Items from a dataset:
----------

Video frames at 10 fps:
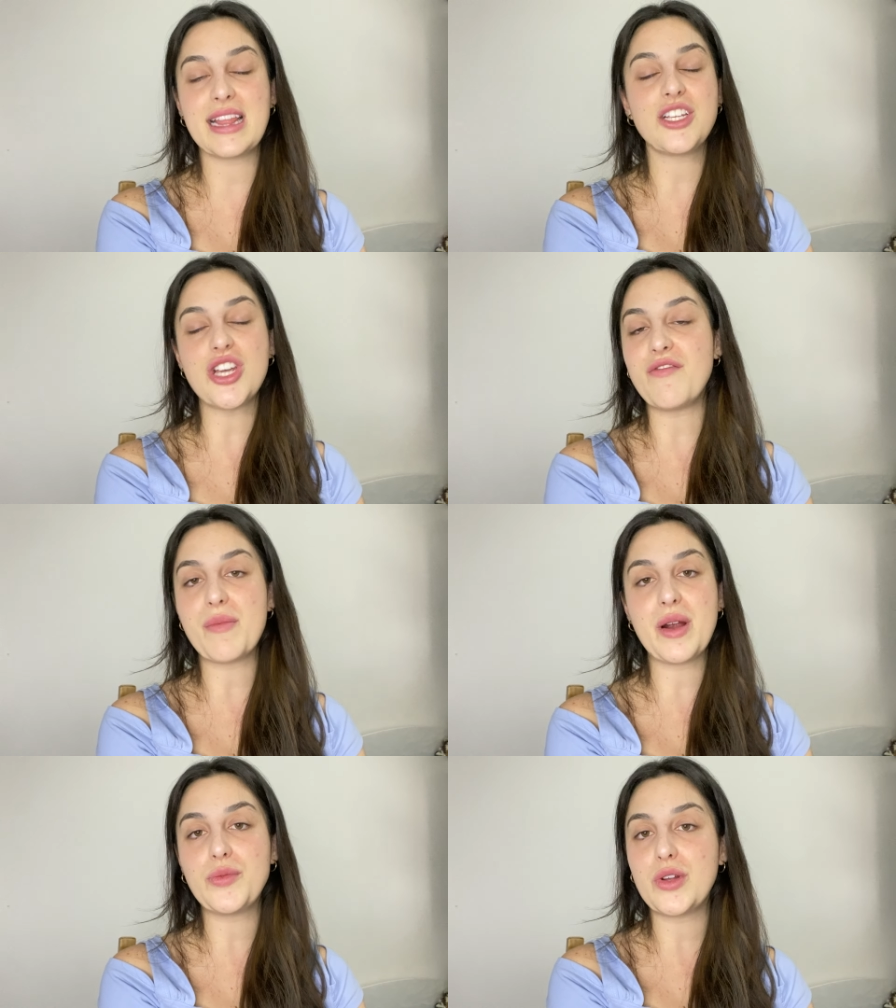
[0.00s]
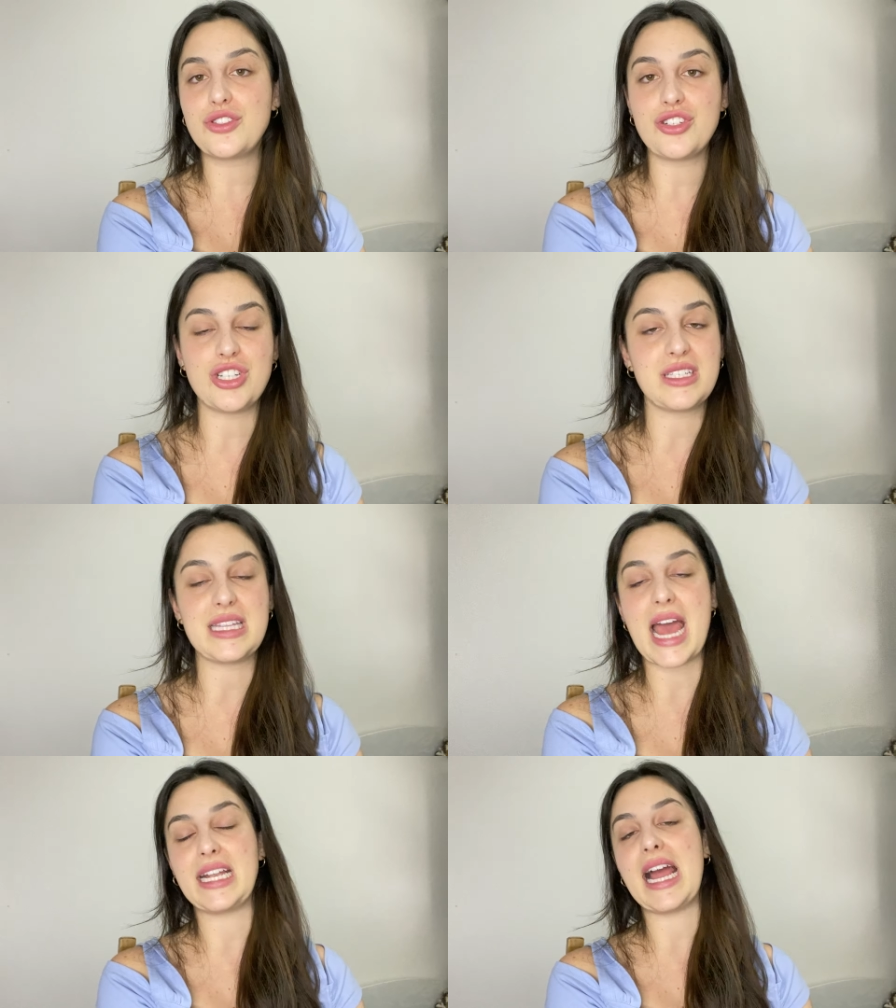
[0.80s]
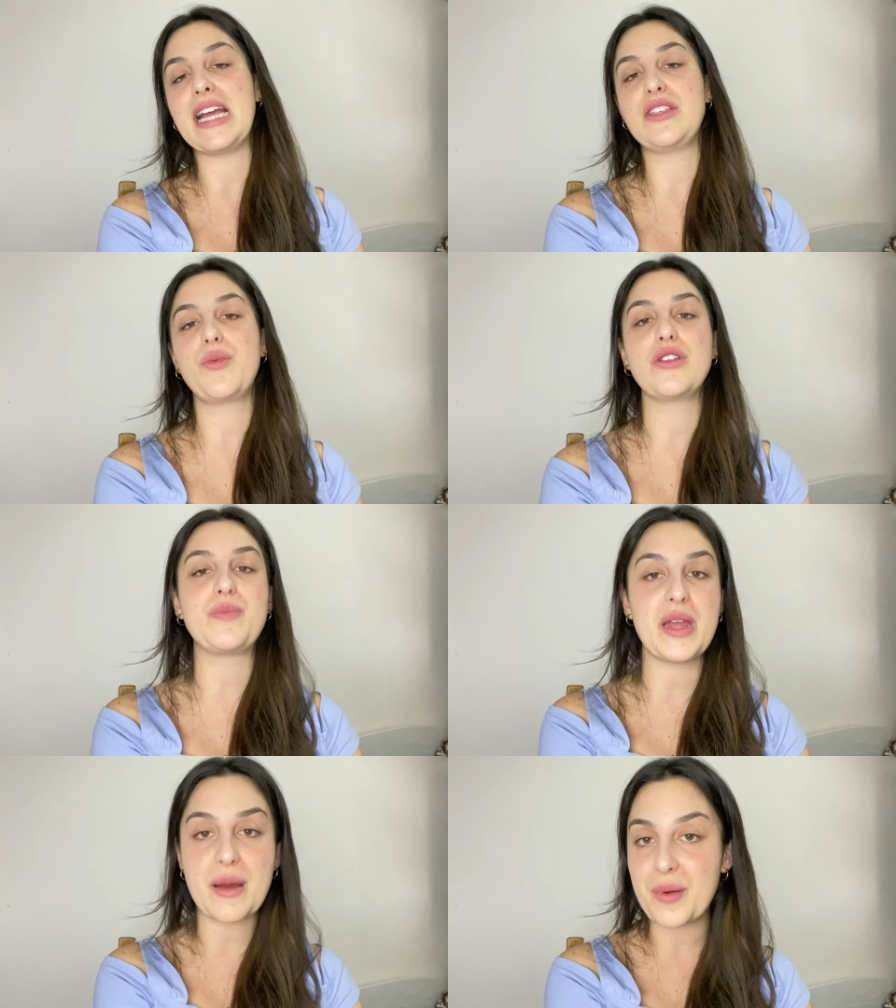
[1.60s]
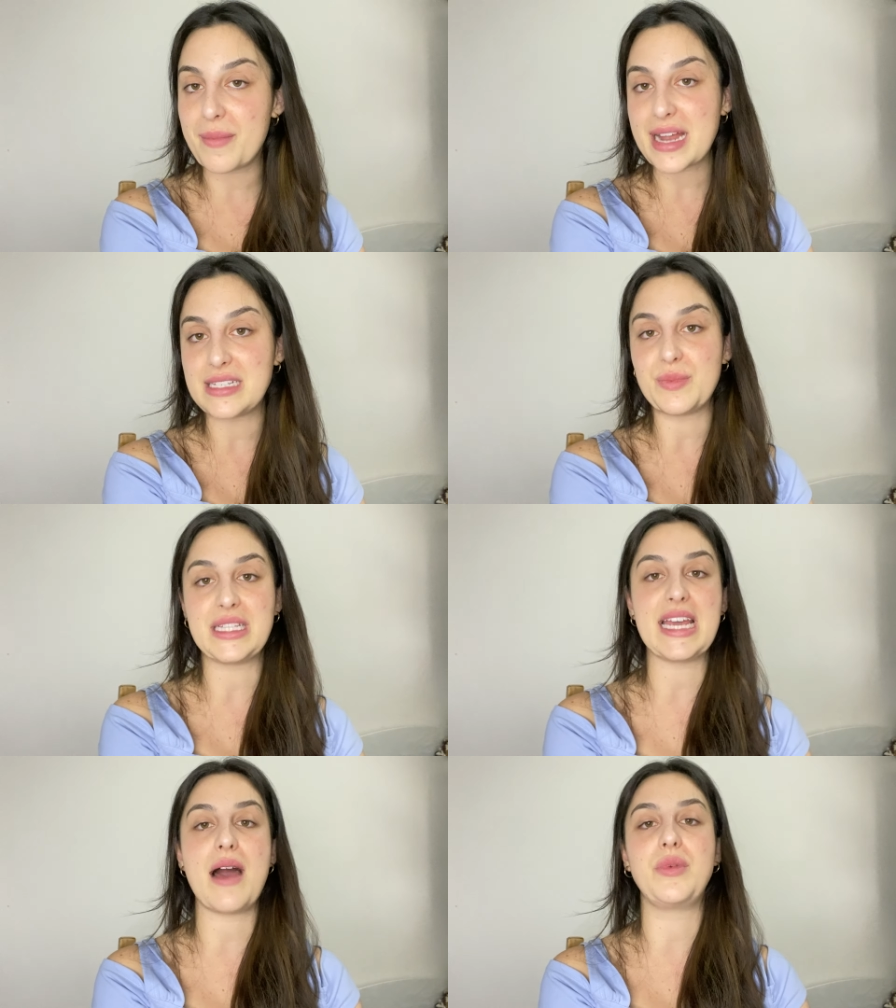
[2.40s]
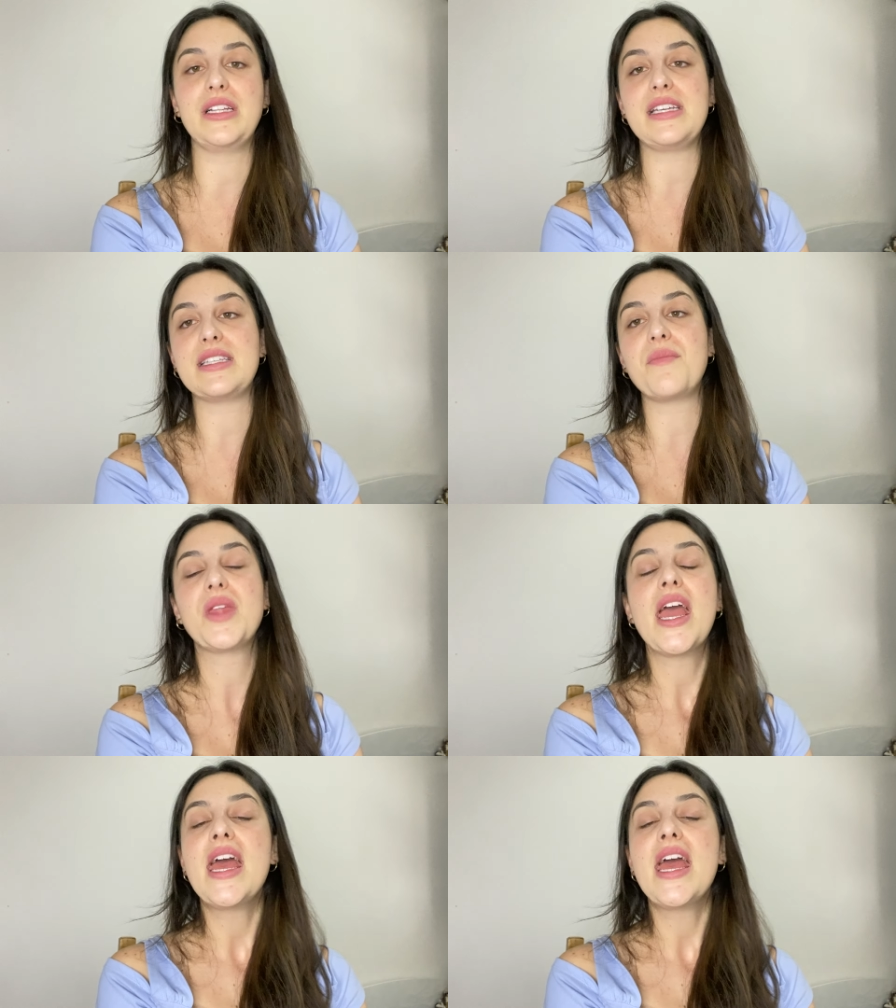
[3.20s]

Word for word: And the Java Burn will do just that, guys. It will speed up your body's metabolism,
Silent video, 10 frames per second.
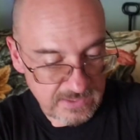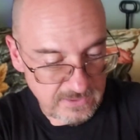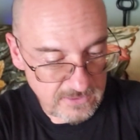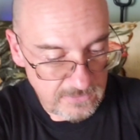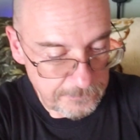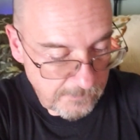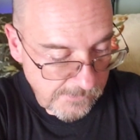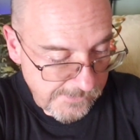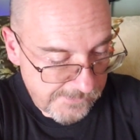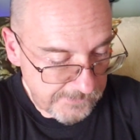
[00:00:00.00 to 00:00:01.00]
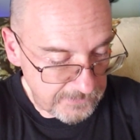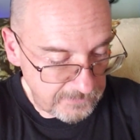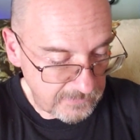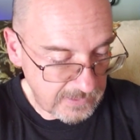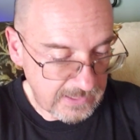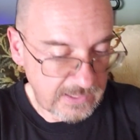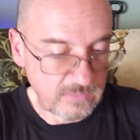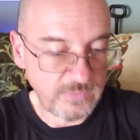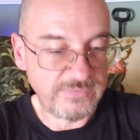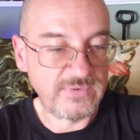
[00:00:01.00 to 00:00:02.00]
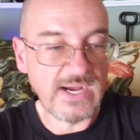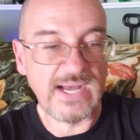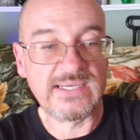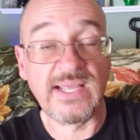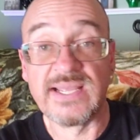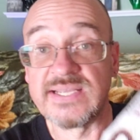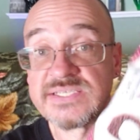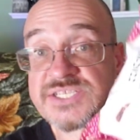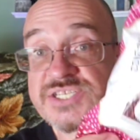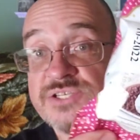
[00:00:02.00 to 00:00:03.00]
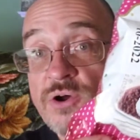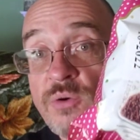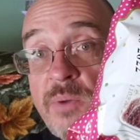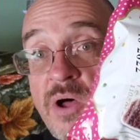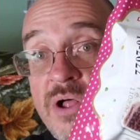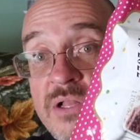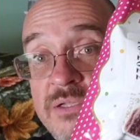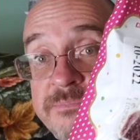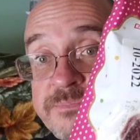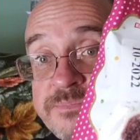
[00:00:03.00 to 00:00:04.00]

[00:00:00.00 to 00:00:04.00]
here. Uh, we've got a snowball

----------

▶ Goal of the exercise: Each entry above should be printed again word for word, with any picture dropped.

▶ Answer section:
Video frames at 10 fps:
[0.00s]
[0.80s]
[1.60s]
[2.40s]
[3.20s]

Word for word: And the Java Burn will do just that, guys. It will speed up your body's metabolism,
Silent video, 10 frames per second.
[00:00:00.00 to 00:00:01.00]
[00:00:01.00 to 00:00:02.00]
[00:00:02.00 to 00:00:03.00]
[00:00:03.00 to 00:00:04.00]

[00:00:00.00 to 00:00:04.00]
here. Uh, we've got a snowball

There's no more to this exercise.